Functions of the Board of Directors

The Board of Directors is responsible for:

  • reviewing and approving the strategic, industrial and financial plans of the Company and the Group, monitoring periodically their implementation;
  • preparing and adopting the Company’s corporate governance rules and defining the Group’s governance guidelines;
  • defining the guidelines of the internal control system, appointing a Director responsible for overseeing the internal control system and defining their tasks and powers;
  • supervising the process of risk governance by defining the overall threshold of acceptable risk ("risk appetite”);
  • evaluating, once a year at least, the adequacy of the internal control system and risk management with respect to the characteristics of the risk profile, as well as its effectiveness;
  • assessing the adequacy of the organisational, administrative and accounting structure of the Company and its strategic subsidiaries;
  • establishing one or more internal Board committees, appointing the members, and determining its tasks, powers and remuneration;
  • granting and revoking the powers of the Managing Directors and the Executive Committee - if there is one - defining the limits and procedures for their exercise; also determining the frequency, not exceeding three months, with which such bodies must report to the Board on the activities delegate to them;
  • defining the general remuneration policy;
  • determining, on the recommendations of the Remuneration Committee and Statutory Auditors, the remuneration of the Managing Directors and other Directors who hold special positions, and, if this has not been decided by the General Meeting, the division of the total remuneration between members of the Board;
  • evaluating the general performance of management, taking into account, in particular, the information provided by other company bodies, as well as periodically comparing the results they achieve;
  • reviewing and approving transactions of the Company and its subsidiaries when these transactions have a significant strategic, economic, or financial impact;
  • assessing, at least once a year, the size, composition and functioning of the Board and its Committees, expressing opinions on those professionals whose presence on the Board is deemed appropriate;
  • establishing a Supervisory Board pursuant to Legislative Decree 231 of 8 June 2001;
  • appointing the general managers, the manager responsible for preparing corporate accounting documents, determining their responsibilities and powers, and appointing key managers;
  • appointing and dismissing, on the recommendation of the Director in charge of overseeing the internal control system, the Internal Audit Director, determining their responsibilities and remuneration in line with company policy, after consultation with the relevant Board committee and the Board of Auditors;
  • approving, at least annually, the plan prepared by the head of the internal audit department, in consultation with the Board of Auditors and the Director in charge of the system of internal control and risk management;
  • evaluating and approving periodic reports according to applicable legislation;
  • assessing, with the Statutory Auditors, the results presented by the external auditor in any letter of recommendations and report on key matters arising from the statutory audit;
  • evaluating and approving transactions of major importance with related parties in accordance with the Procedure for Transactions with Related Parties;
  • formulating proposals to be submitted to the shareholders;
  • exercising such other powers and performing the tasks assigned to it by law and the Company Statutes.

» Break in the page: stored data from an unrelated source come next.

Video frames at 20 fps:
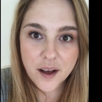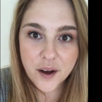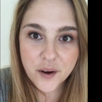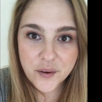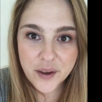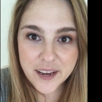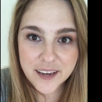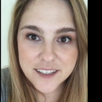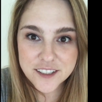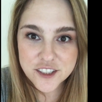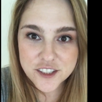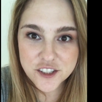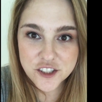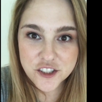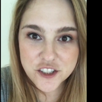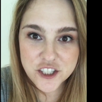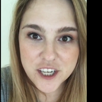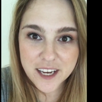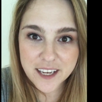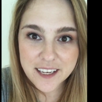Okay, just
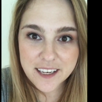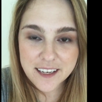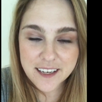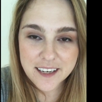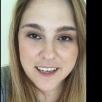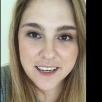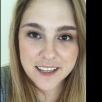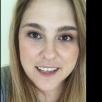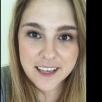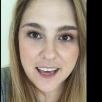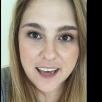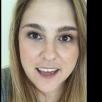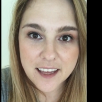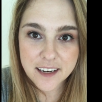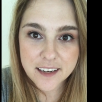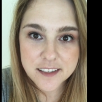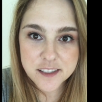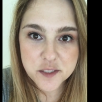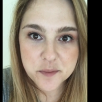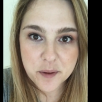checking in again.
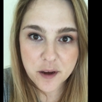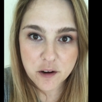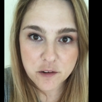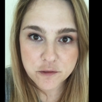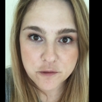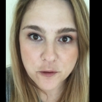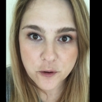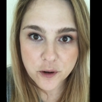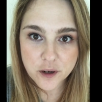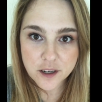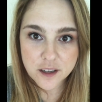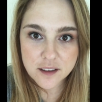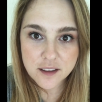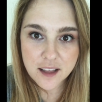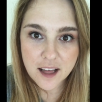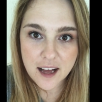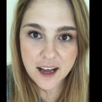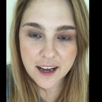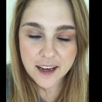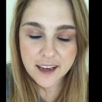It's about 4
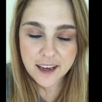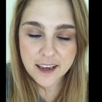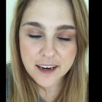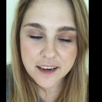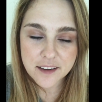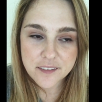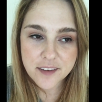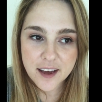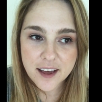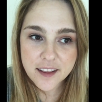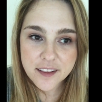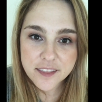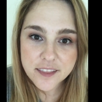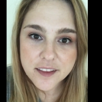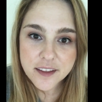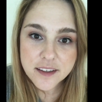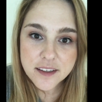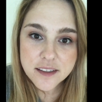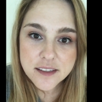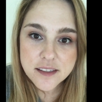o'clock and I've had
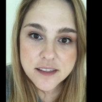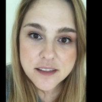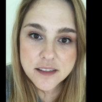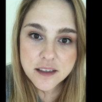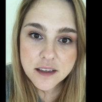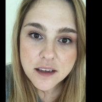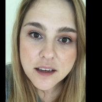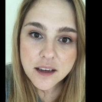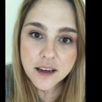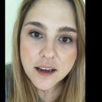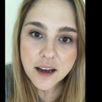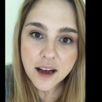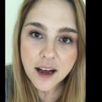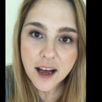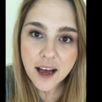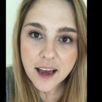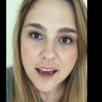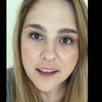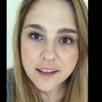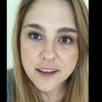this
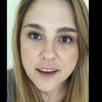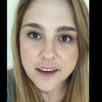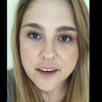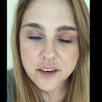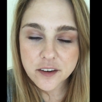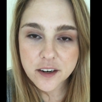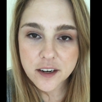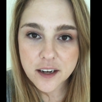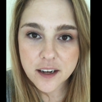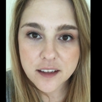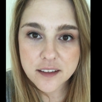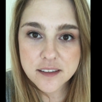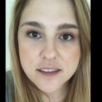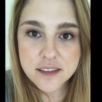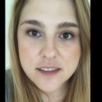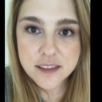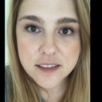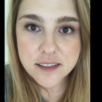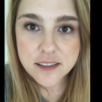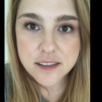eyeliner on
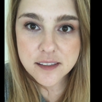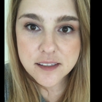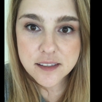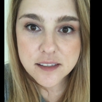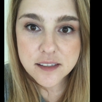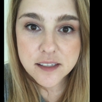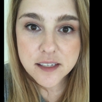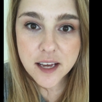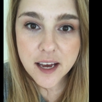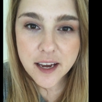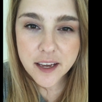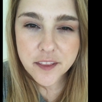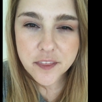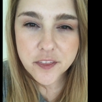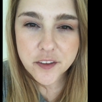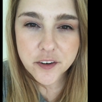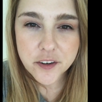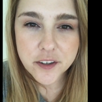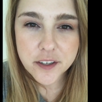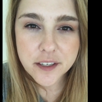since
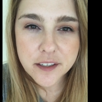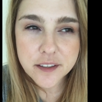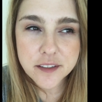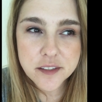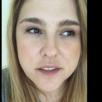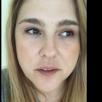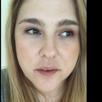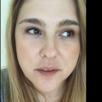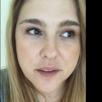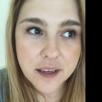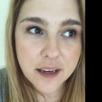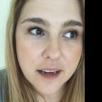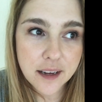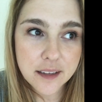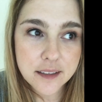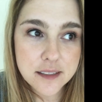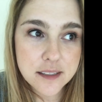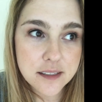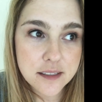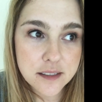9:30, so
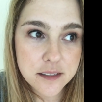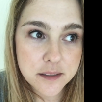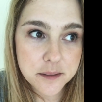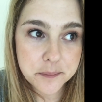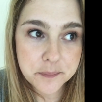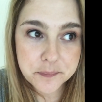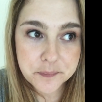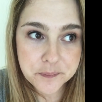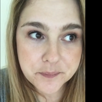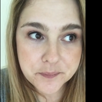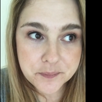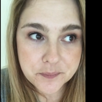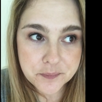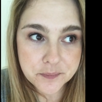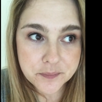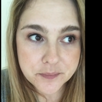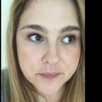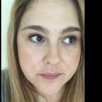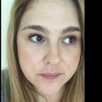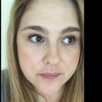that's
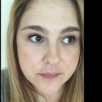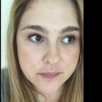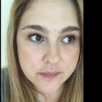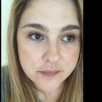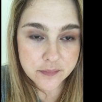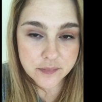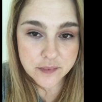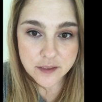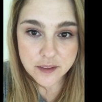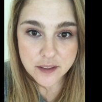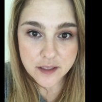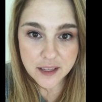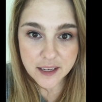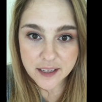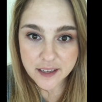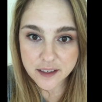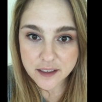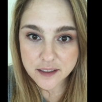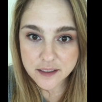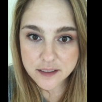
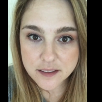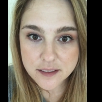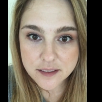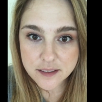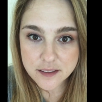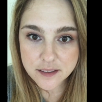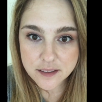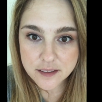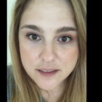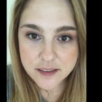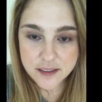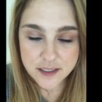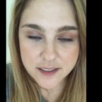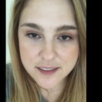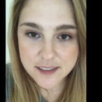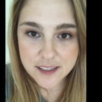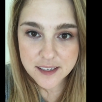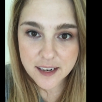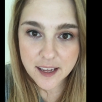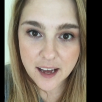like
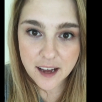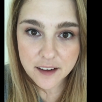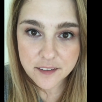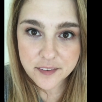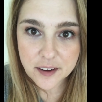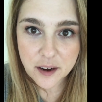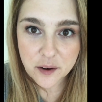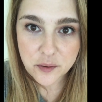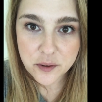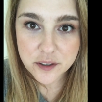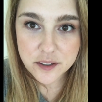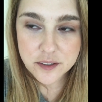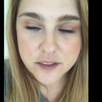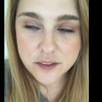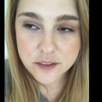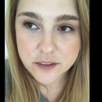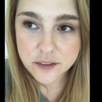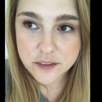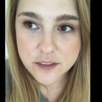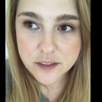6.5 hours
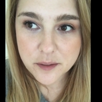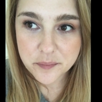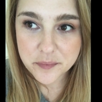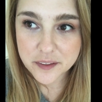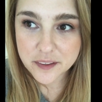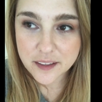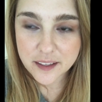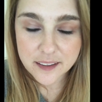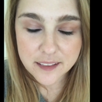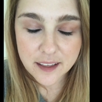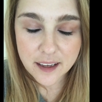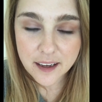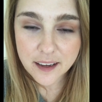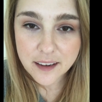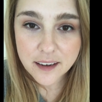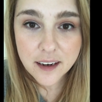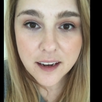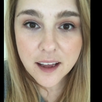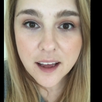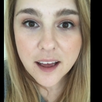or something like that.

Subject to (i) the responsibilities and powers reserved to the Board by law and the Company Statutes, (ii) the structure of the proxies and (iii) the internal corporate procedures, the Board of Directors shall approve the following operations and transactions - not intragroup - when made by the Company or by companies, included those unlisted and foreign, which are subject to the management and coordination of Pirelli & C.:

  • taking and the granting of loans for a total value of over 200 million euros and lasting more than 12 months;
  • issues of securities intended to be listed on regulated markets or outside Europe (and their delisting) for a total of more than 100 million euros;
  • the granting of guarantees to or for third parties, for amounts exceeding 100 million euros;
  • entering into derivative contracts that have i) a notional value in excess of 250 million euro and ii) that do not have as their exclusive purpose and/or effect to cover business risks (but not limited to: hedging interest rates, exchange rates, or raw materials);
  • the acquisition or disposal of investments in subsidiaries and for values in excess of 150 million euros that would allow the entry into (or exit from) geographical and/or product markets;
  • the acquisition or sale of equity investments (other than those mentioned in the previous point) for amounts exceeding 250 million euros;
  • the acquisition or sale of companies or company branches that have strategic importance or, anyway, are worth more than 150 million euros;
  • the acquisition or sale of assets and other activities that have strategic importance or, anyway, have a total value exceeding 150 million euros.

Also subject to prior approval by the Board of Directors of the Company are transactions included in a strategic plan or executive programme which if, taken together, exceed the quantity thresholds above.

Meetings of the Board of Directors, at the invitation of the Chairman and CEO, may be attended by members of the management in order to facilitate timely and in-depth knowledge of the activities of the Company and the Group as well as to promote access to senior management in order to augment the supervision of the Board of Directors over business activities.